A text or data fault occurs when an access is attempted to an address that is not valid in the MMU. For example, if an attempt is made to fetch an instruction from the address in %pc but that address is not backed by a valid mapping, then the IU will raise a text fault. Alternatively, if the action of executing an instruction attempts to write or read from an address that is not backed by a valid mapping, a data fault would be raised.
Basically, what happens is that the action of fetching an instruction (and often the action of executing that instruction) will cause virtual addresses to be presented to the MMU (either sunmmu on sun4 and sun4c systems or the sparc reference mmu (srmmu) for sun4m).
The MMU will walk through it's translation lookaside buffer (TLB), which is it's cache of recent virtual to physical translations, to see if it has an entry for this virtual address. If it does, it returns the appropriate physical address so that the MMU hardware can access the actual target address. If the virtual address does not exist in the TLB, the MMU will then walk through it's translation tables in memory to resolve the address to a valid physical address. Ultimately the walk through will lead down to a table of page table entries (PTE's) which contain various flags which indicate whether the page is valid (mapped in) or not. If the PTE does not exist, or if the valid flag is not set, or if the page is marked as swapped out, then this causes the MMU to raise an exception which in turn causes the IU to raise a text or data fault according to the type of access (instruction fetch or data access). This description is pretty generic as it would take quite a lot of detail on the MMU hardware and software table layout to explain it at a lower level. Anyway, you get the picture I hope. The kernel is notified of this MMU exception when the text/data fault comes in through the trap table. The fault handler will then attempt to correct the fault by mapping in the required page. For example, a text fault may indicate to the kernel that the next page of program text needs to be mapped in from the executable file. The kernel would then access the executable file via the vnode to satisfy that mapping. Likewise, if it's a data fault, the kernel will attempt to retrieve the page either from the executable's data segment in the file or from swap if the page was swapped out.
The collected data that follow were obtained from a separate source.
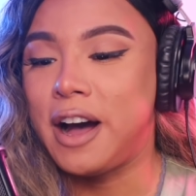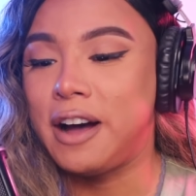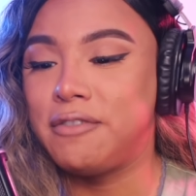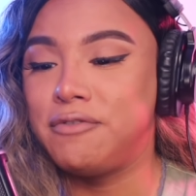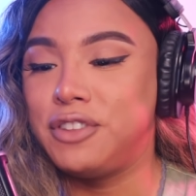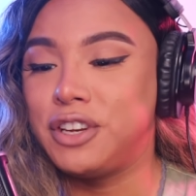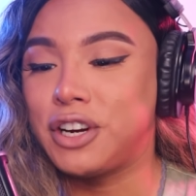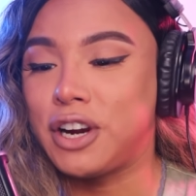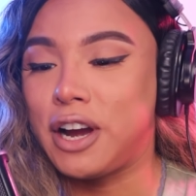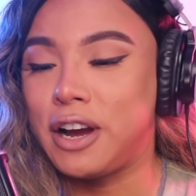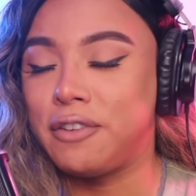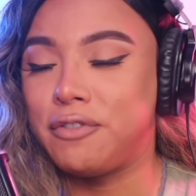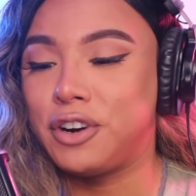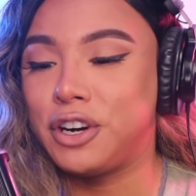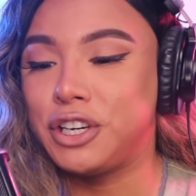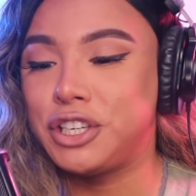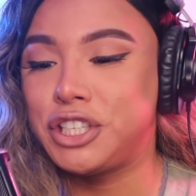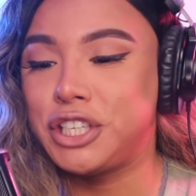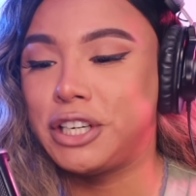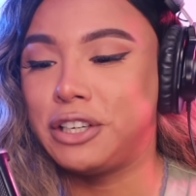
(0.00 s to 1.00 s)
of her
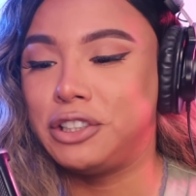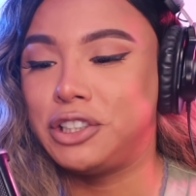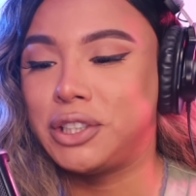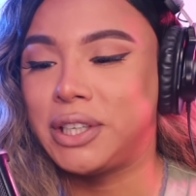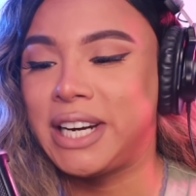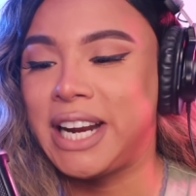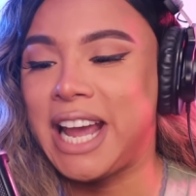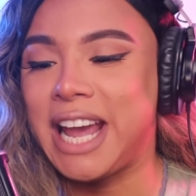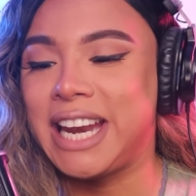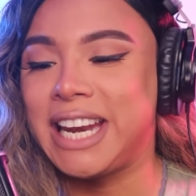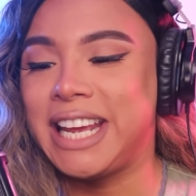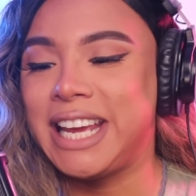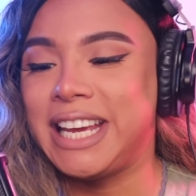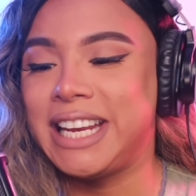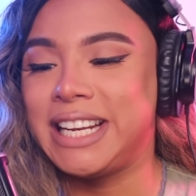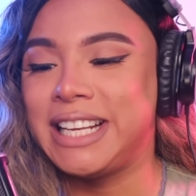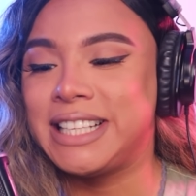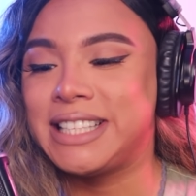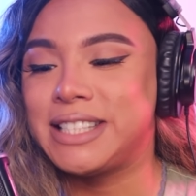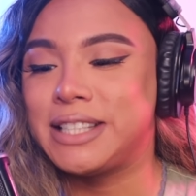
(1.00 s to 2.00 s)
children, and
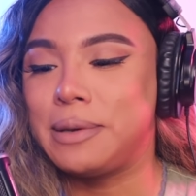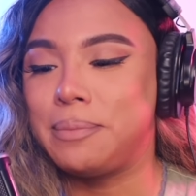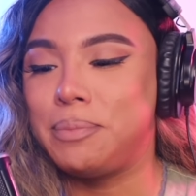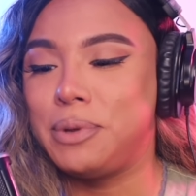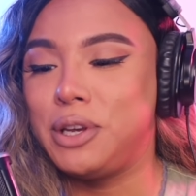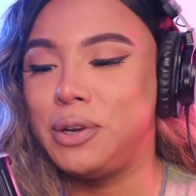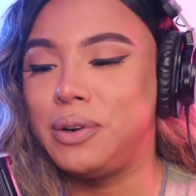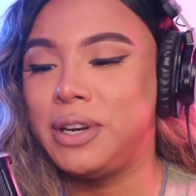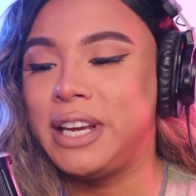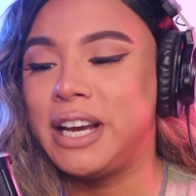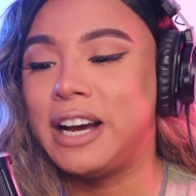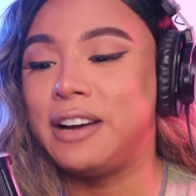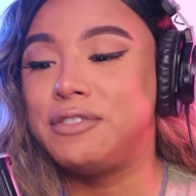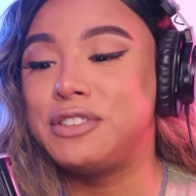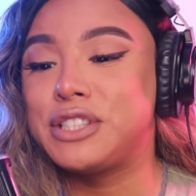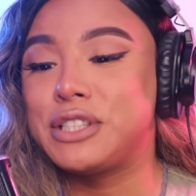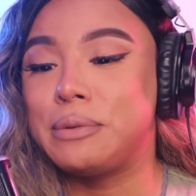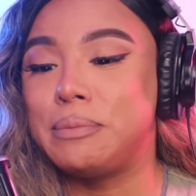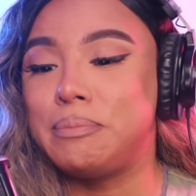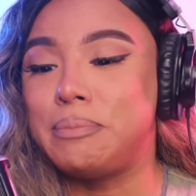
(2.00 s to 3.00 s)
it's the beauty of
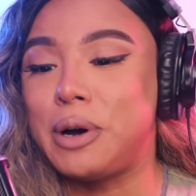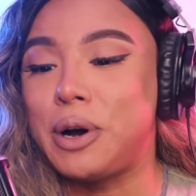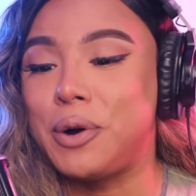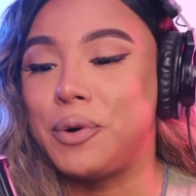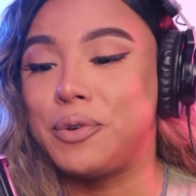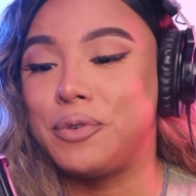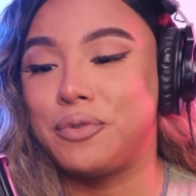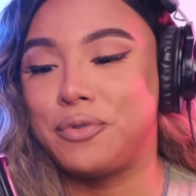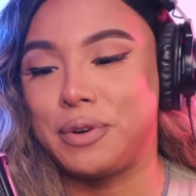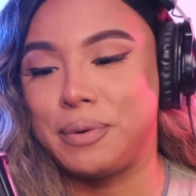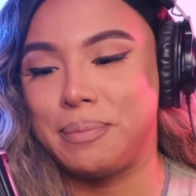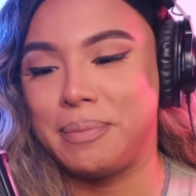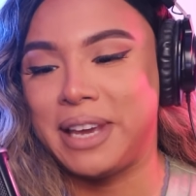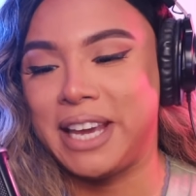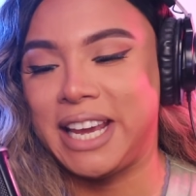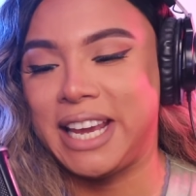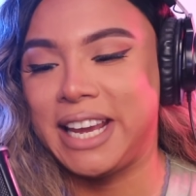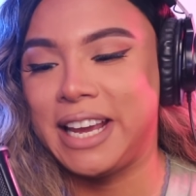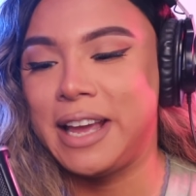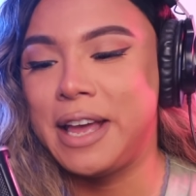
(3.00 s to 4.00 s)
Simone for
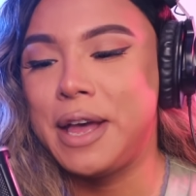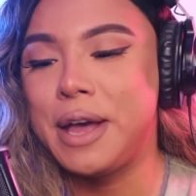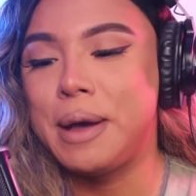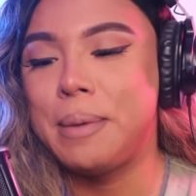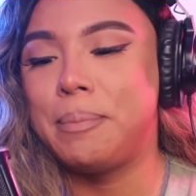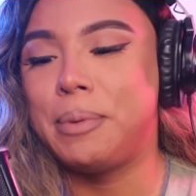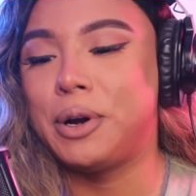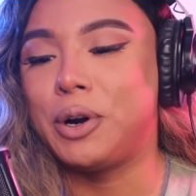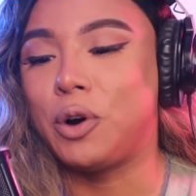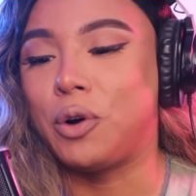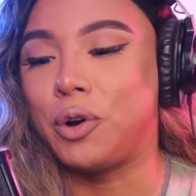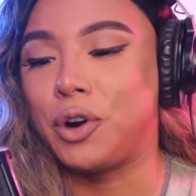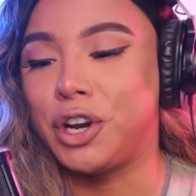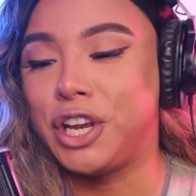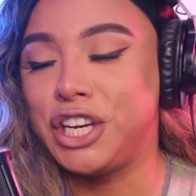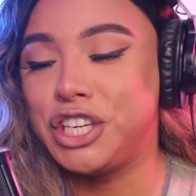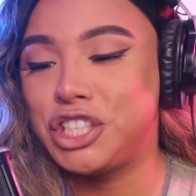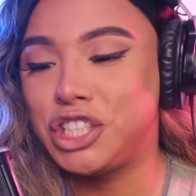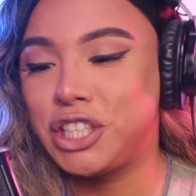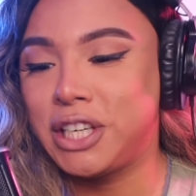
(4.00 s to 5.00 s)
me. But
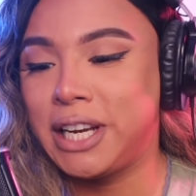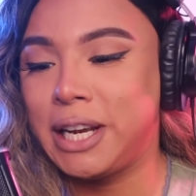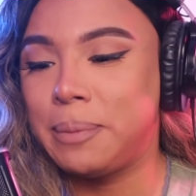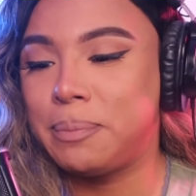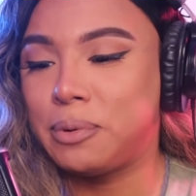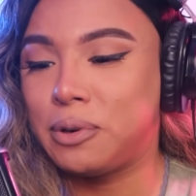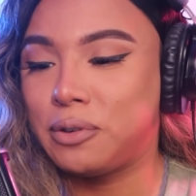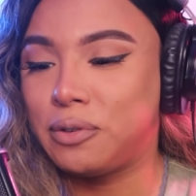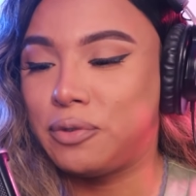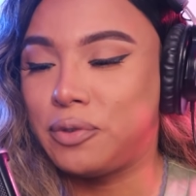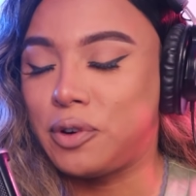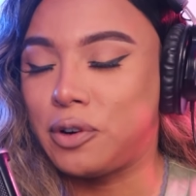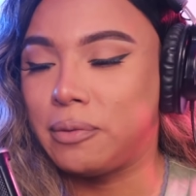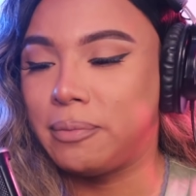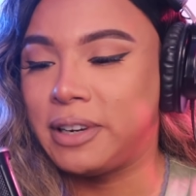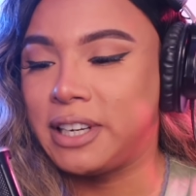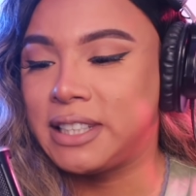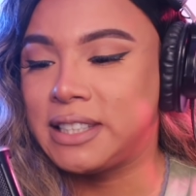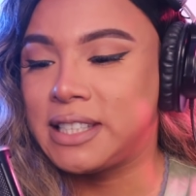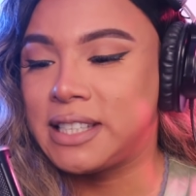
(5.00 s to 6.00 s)
Orichi's
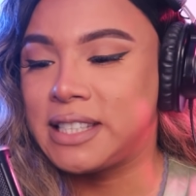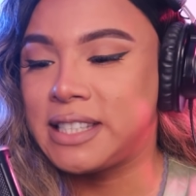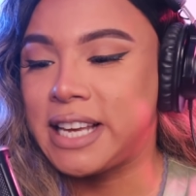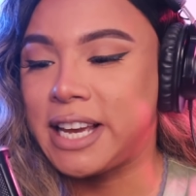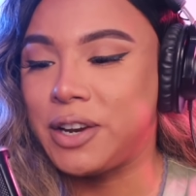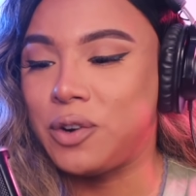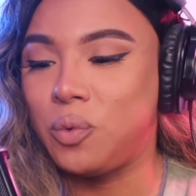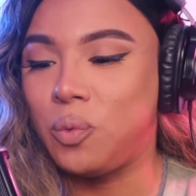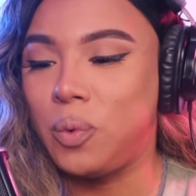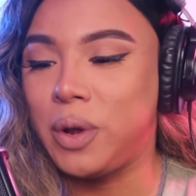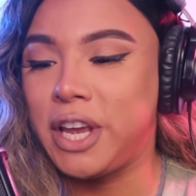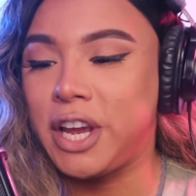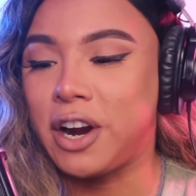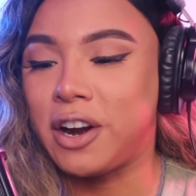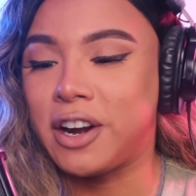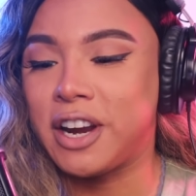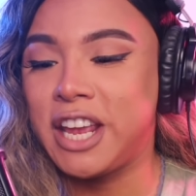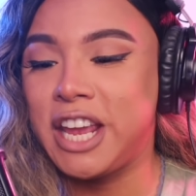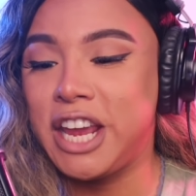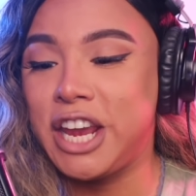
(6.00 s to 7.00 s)
performance said we are
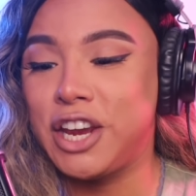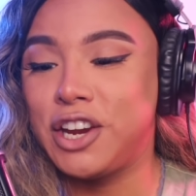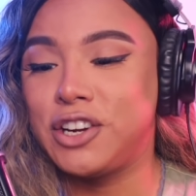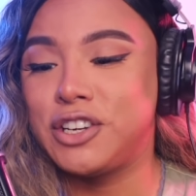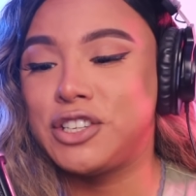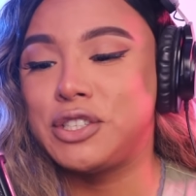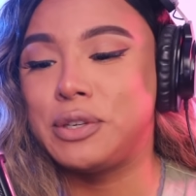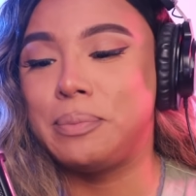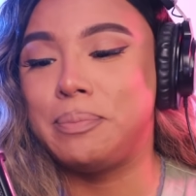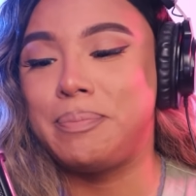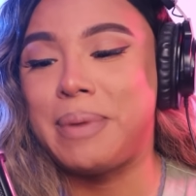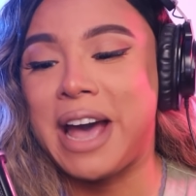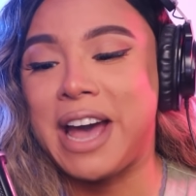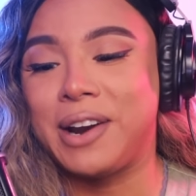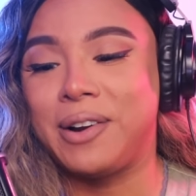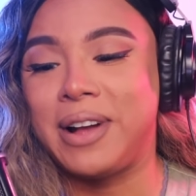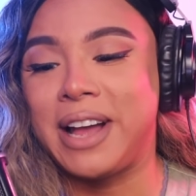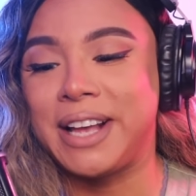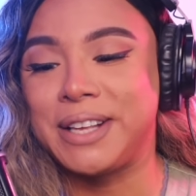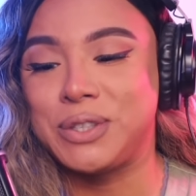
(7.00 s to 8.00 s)
here to battle
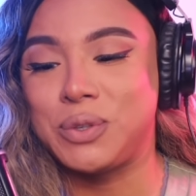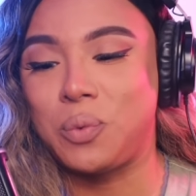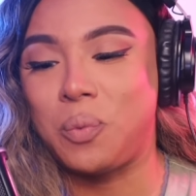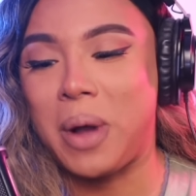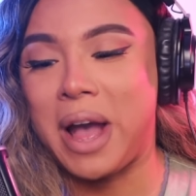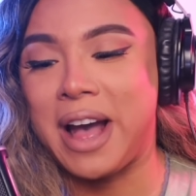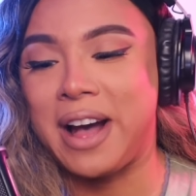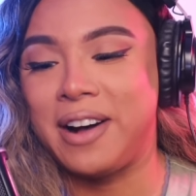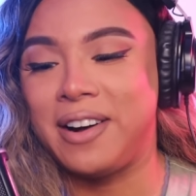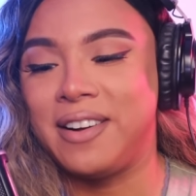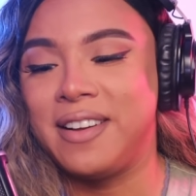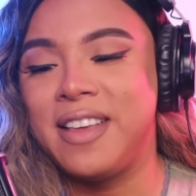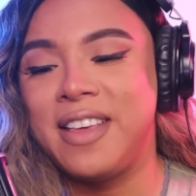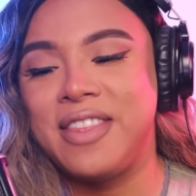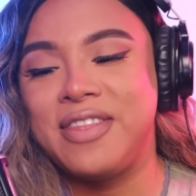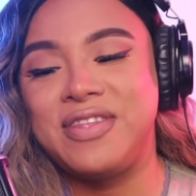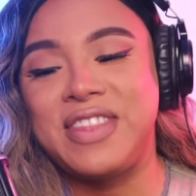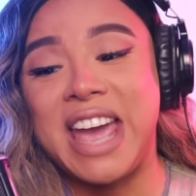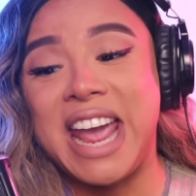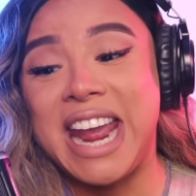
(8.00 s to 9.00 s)
as well.
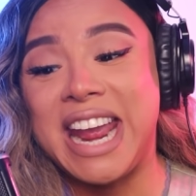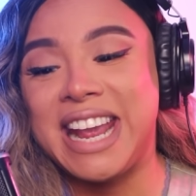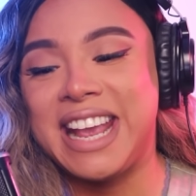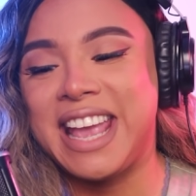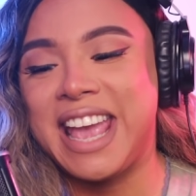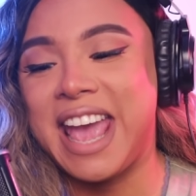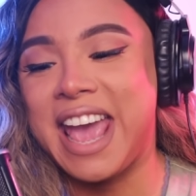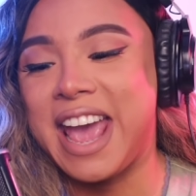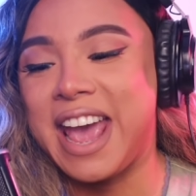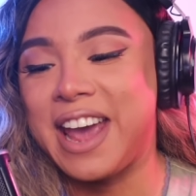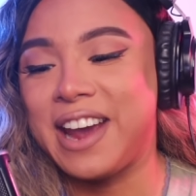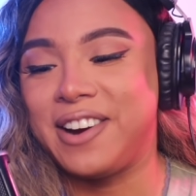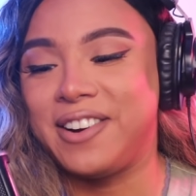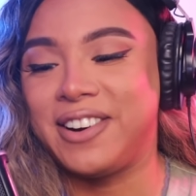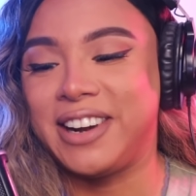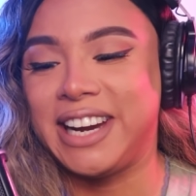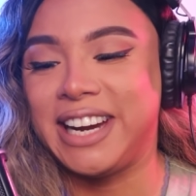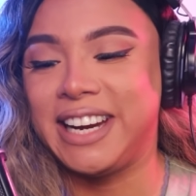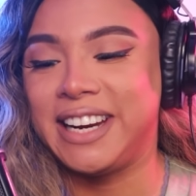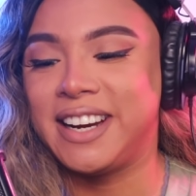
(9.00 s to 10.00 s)
They
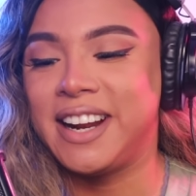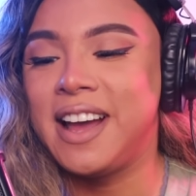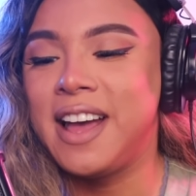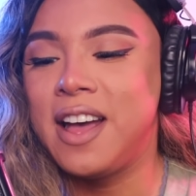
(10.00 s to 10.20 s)
carried.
If the address is totally bogus (ie. a bad pointer) then there will be no way to satisfy the fault and this will result in either a "bad trap, text/data fault" panic if it's a kernel fault or a segmentation fault signal (SIGSEGV) being sent to the user process if it's a user fault. One other possibility is a SIGBUS to signal a bus error. This is usually because the user fault would normally be satisfied by mapping in the page but for some reason it doesn't exist any more or because the underlying executable file has been changed. Some UNIX implementations do disallow this and return ETXTBSY to the writing process but Solaris will allow writes to executing files. This is a direct consequence of the new vm system. The system must be able to write mapped files, including those that are mapped for execution. Since with NFS there's no way to determine that someone is executing out of a file, and with shared libraries it's difficult to determine that someone is executing out of a library, and since there are a number of other applications in which it is important to be able to write mappings that are also being executed (self-modifying code), ETXTBSY no longer makes sense. In the case of a kernel initiated fault, we can tell that it is a kernel fault because the processor will be in supervisor mode when the trap was taken and this is indicated in the PSR. Also, we know that kernel pages are never swapped out so that cuts down on page fault processing overhead. The text faulting facility is the basis of demand paging.